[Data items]
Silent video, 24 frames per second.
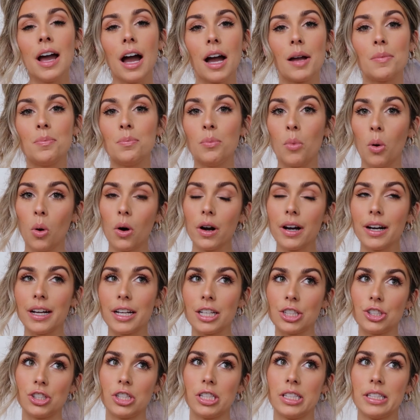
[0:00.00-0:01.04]
I'm more
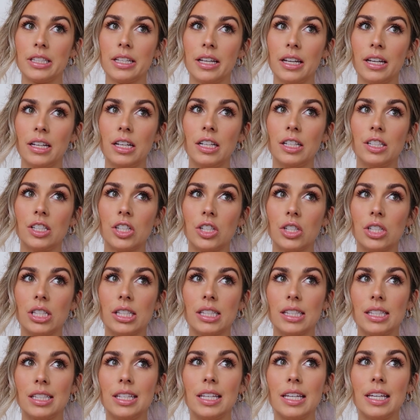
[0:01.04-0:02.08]
interested to
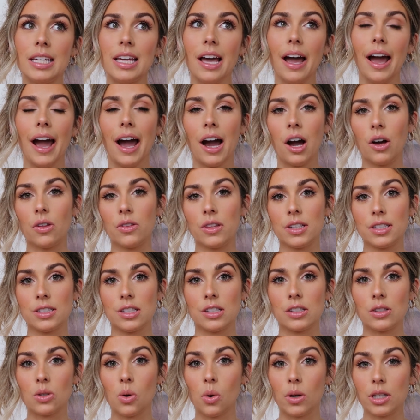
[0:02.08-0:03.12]
see how this
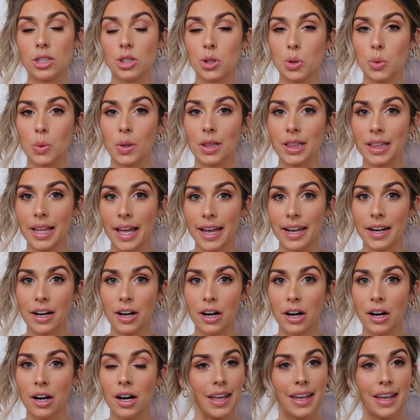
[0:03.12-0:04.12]
is going to layer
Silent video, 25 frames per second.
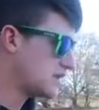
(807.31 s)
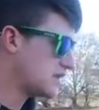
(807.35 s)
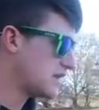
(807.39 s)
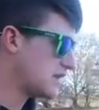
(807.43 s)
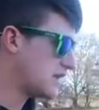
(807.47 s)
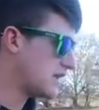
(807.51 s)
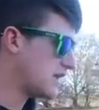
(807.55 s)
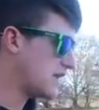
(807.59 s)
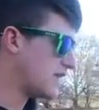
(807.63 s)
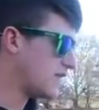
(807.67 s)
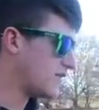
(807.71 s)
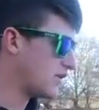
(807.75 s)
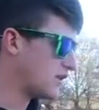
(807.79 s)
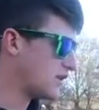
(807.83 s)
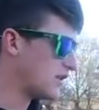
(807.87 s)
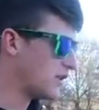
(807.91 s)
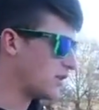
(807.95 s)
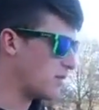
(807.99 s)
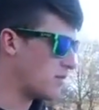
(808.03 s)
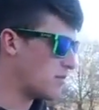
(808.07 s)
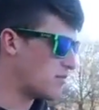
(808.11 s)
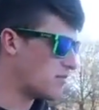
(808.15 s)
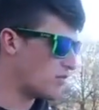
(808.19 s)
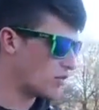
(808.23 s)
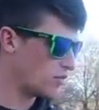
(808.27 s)
So to give it a
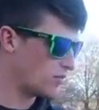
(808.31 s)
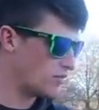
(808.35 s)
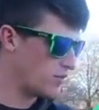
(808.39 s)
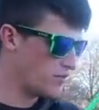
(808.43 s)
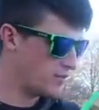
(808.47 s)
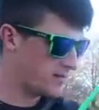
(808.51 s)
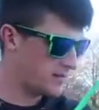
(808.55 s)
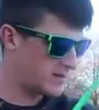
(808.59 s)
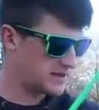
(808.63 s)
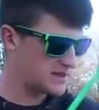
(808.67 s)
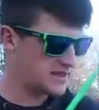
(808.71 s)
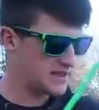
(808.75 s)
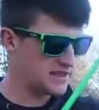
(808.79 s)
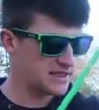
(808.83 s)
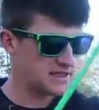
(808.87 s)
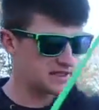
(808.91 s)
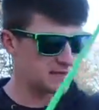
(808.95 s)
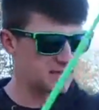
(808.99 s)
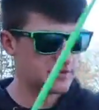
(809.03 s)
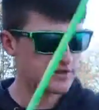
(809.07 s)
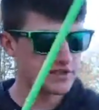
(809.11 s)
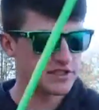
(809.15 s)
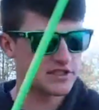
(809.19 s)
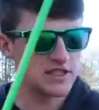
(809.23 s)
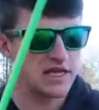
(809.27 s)
little bit more movement, see this
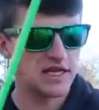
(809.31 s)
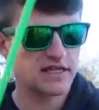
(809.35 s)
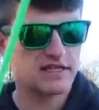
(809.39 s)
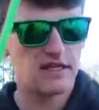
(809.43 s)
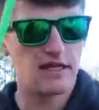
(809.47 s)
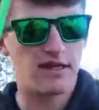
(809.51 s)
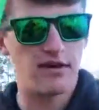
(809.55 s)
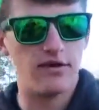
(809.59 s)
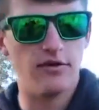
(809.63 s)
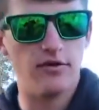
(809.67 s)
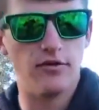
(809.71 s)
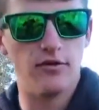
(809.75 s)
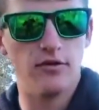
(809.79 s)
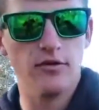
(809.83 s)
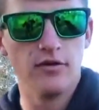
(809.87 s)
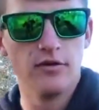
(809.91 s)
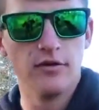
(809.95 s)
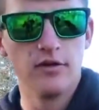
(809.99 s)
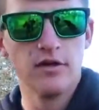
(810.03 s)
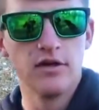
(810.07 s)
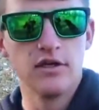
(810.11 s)
one just got that little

## Goal of the exercise
Above are the records; report each line in them that includes the word "video".

## Exercise solution
Silent video, 24 frames per second.
Silent video, 25 frames per second.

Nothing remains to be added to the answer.